## Your objective:
Print the records below exactly, omitting all pictures.

▬▬▬

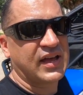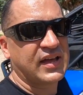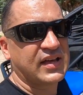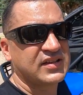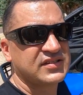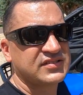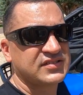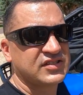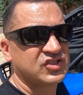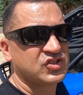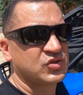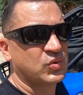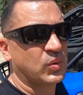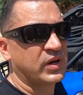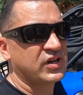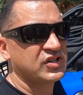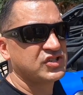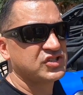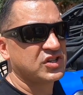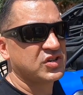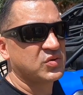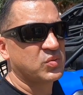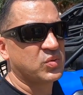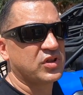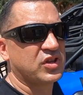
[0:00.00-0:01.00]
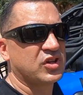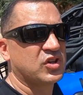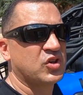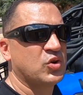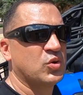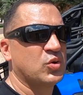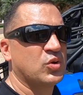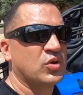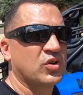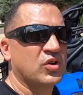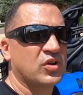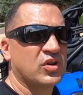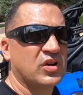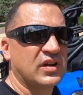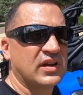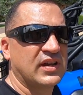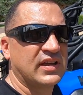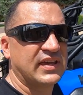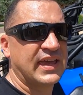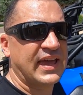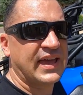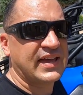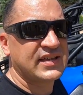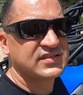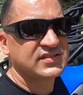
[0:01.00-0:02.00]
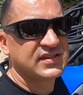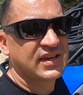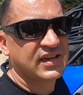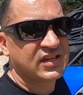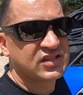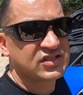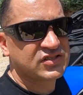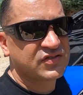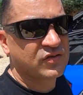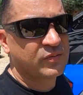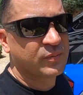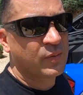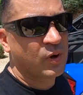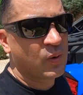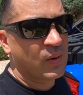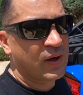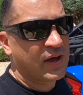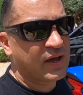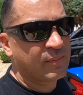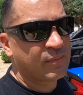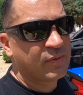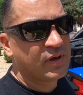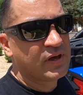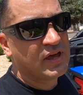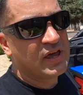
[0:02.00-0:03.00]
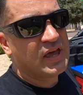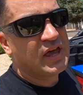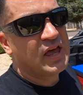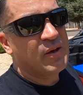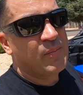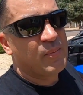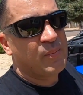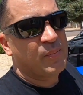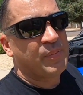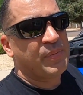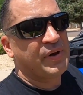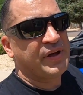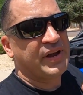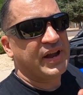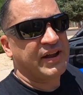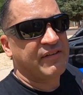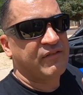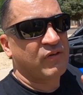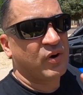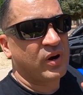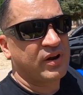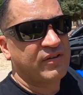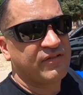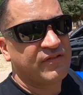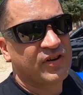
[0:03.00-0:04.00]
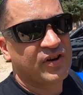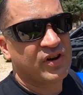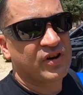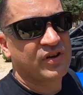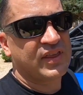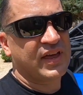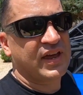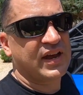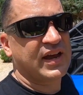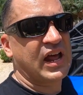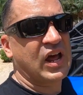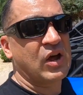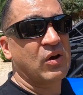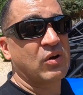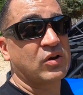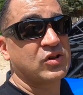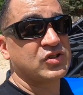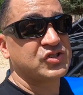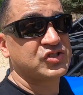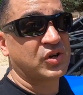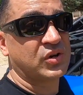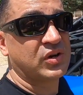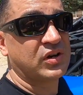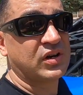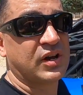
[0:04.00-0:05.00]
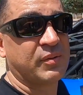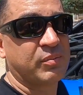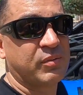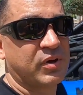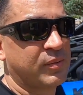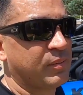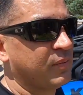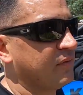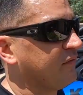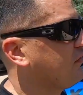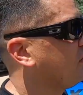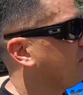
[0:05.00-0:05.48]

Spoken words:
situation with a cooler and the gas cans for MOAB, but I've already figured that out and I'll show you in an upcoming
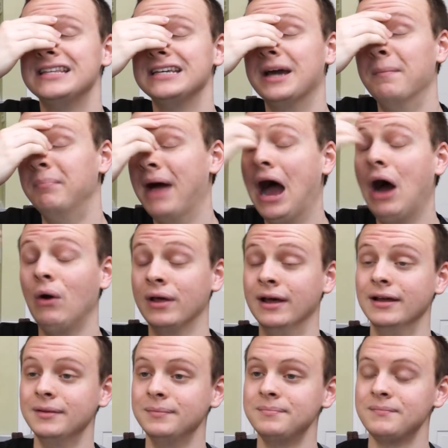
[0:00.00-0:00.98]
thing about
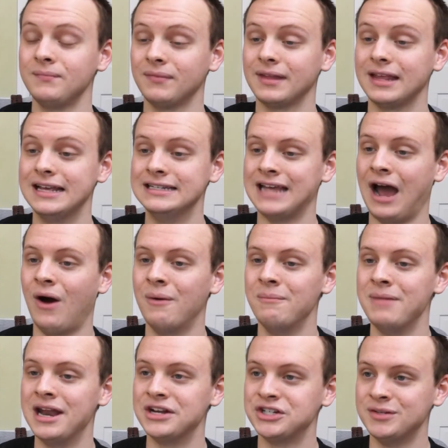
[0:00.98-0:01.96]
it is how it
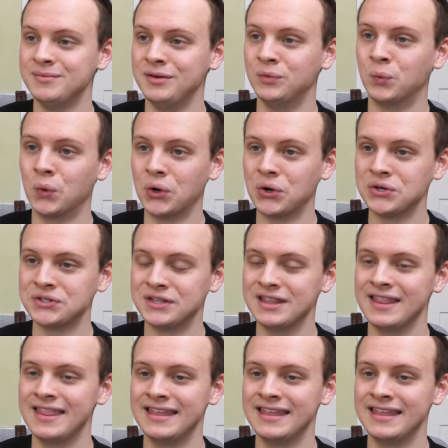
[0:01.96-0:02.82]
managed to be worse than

▬▬▬

## Result for this task:
[0:00.00-0:01.00]
[0:01.00-0:02.00]
[0:02.00-0:03.00]
[0:03.00-0:04.00]
[0:04.00-0:05.00]
[0:05.00-0:05.48]

Spoken words:
situation with a cooler and the gas cans for MOAB, but I've already figured that out and I'll show you in an upcoming
[0:00.00-0:00.98]
thing about
[0:00.98-0:01.96]
it is how it
[0:01.96-0:02.82]
managed to be worse than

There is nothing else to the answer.